[What the task asks]: Every entry should be reproduced precisely, with each picture left out.

[Dataset records]:
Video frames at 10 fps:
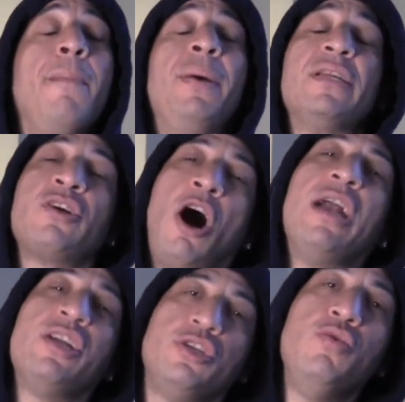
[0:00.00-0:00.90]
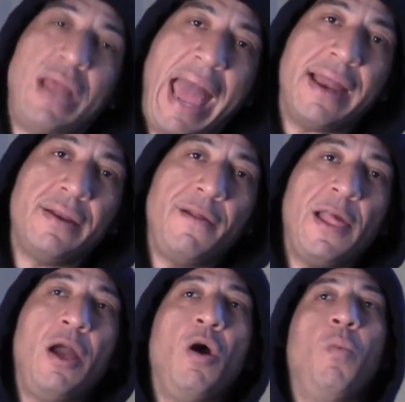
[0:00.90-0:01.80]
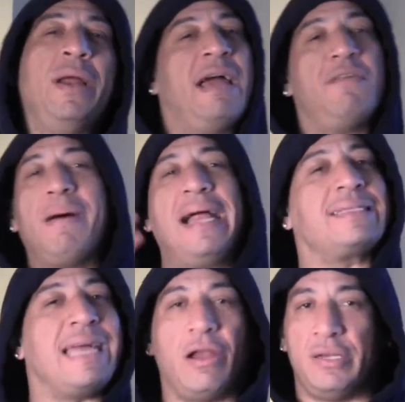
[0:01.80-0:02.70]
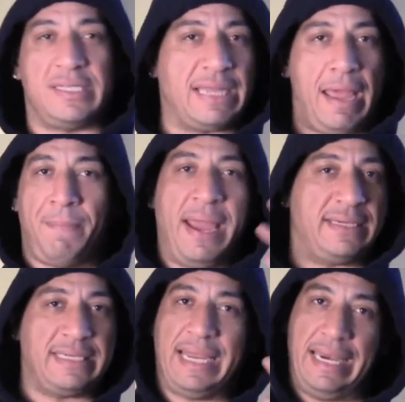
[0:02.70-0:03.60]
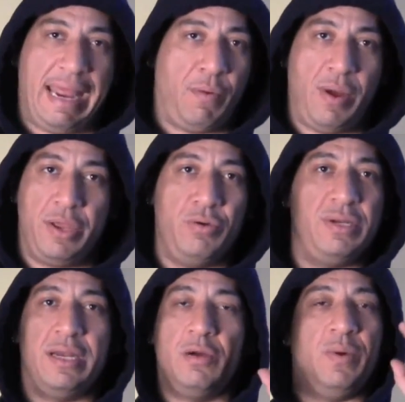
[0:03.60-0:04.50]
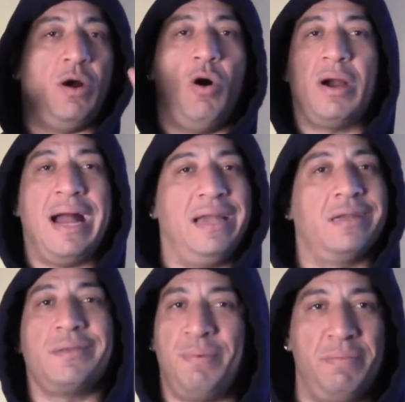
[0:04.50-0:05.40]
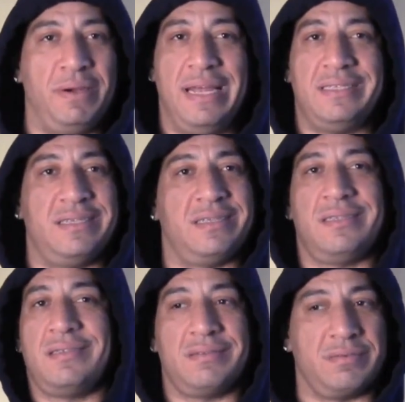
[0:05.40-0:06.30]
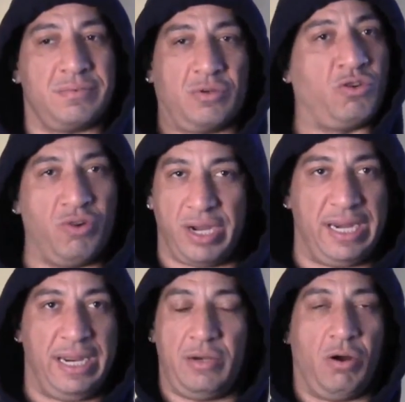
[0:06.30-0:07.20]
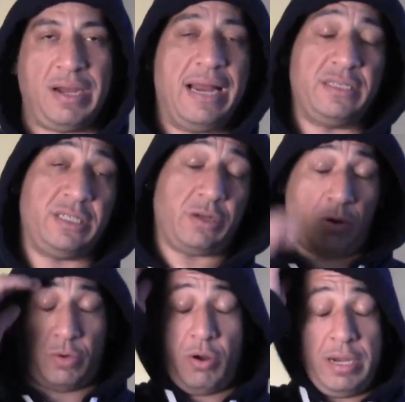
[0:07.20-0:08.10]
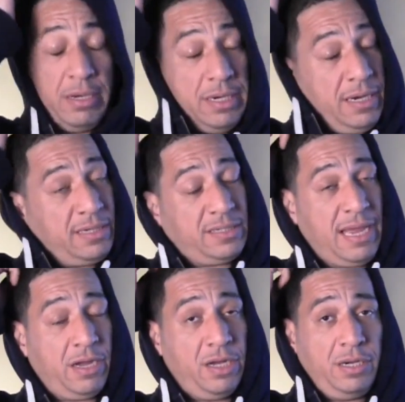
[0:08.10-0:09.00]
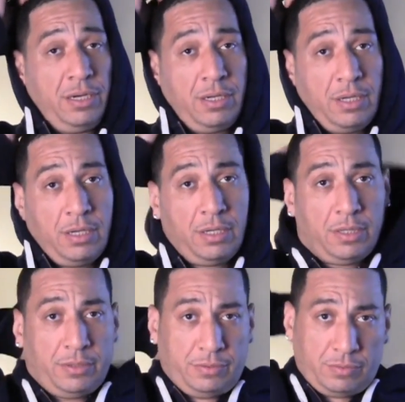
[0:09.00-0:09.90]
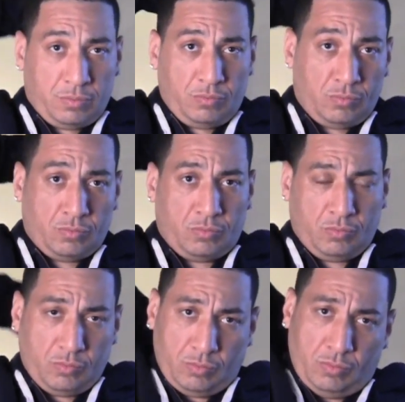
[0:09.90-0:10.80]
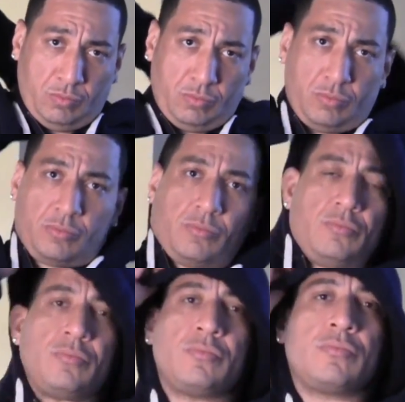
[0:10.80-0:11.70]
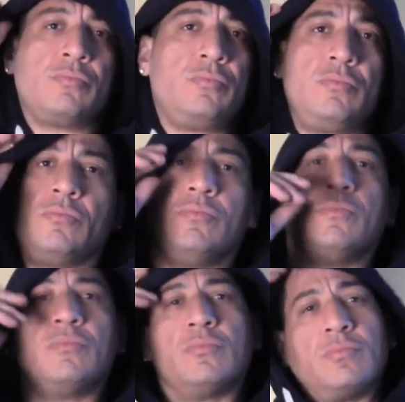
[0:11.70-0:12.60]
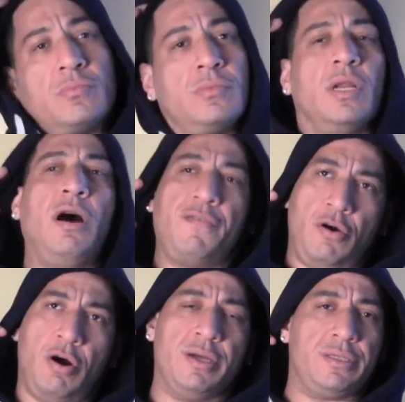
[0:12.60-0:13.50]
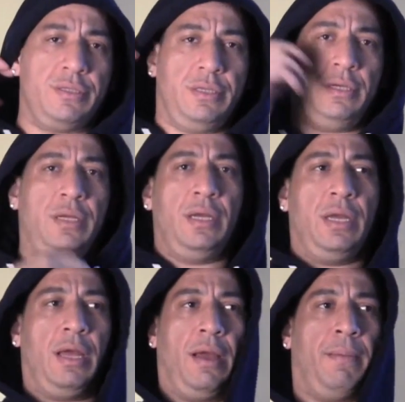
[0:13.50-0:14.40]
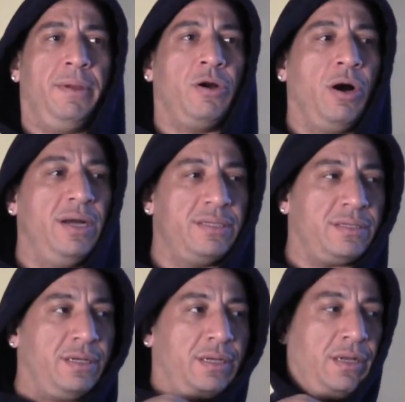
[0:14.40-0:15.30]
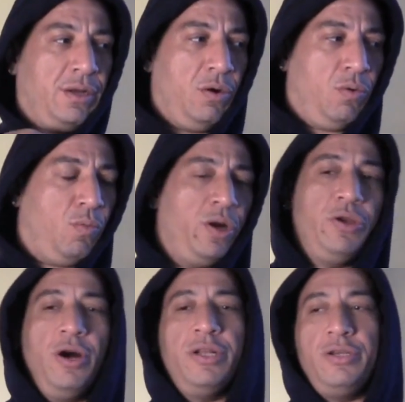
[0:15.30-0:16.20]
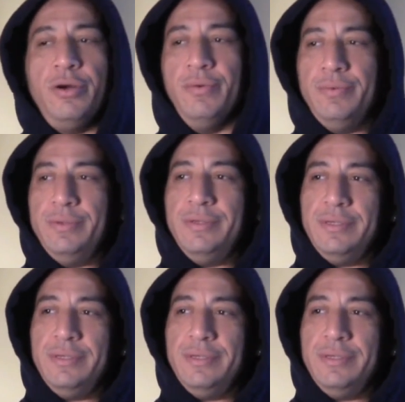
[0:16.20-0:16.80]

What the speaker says: But it's hard to do that when everybody's not on the same page thinking that way. You're dealing with all kind of people that's just crooked and all kind of shit going on out there that's not good. Humility sounds like to me should accompany loyalty. Of course. Because what are you going to do?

[Result]:
Video frames at 10 fps:
[0:00.00-0:00.90]
[0:00.90-0:01.80]
[0:01.80-0:02.70]
[0:02.70-0:03.60]
[0:03.60-0:04.50]
[0:04.50-0:05.40]
[0:05.40-0:06.30]
[0:06.30-0:07.20]
[0:07.20-0:08.10]
[0:08.10-0:09.00]
[0:09.00-0:09.90]
[0:09.90-0:10.80]
[0:10.80-0:11.70]
[0:11.70-0:12.60]
[0:12.60-0:13.50]
[0:13.50-0:14.40]
[0:14.40-0:15.30]
[0:15.30-0:16.20]
[0:16.20-0:16.80]

What the speaker says: But it's hard to do that when everybody's not on the same page thinking that way. You're dealing with all kind of people that's just crooked and all kind of shit going on out there that's not good. Humility sounds like to me should accompany loyalty. Of course. Because what are you going to do?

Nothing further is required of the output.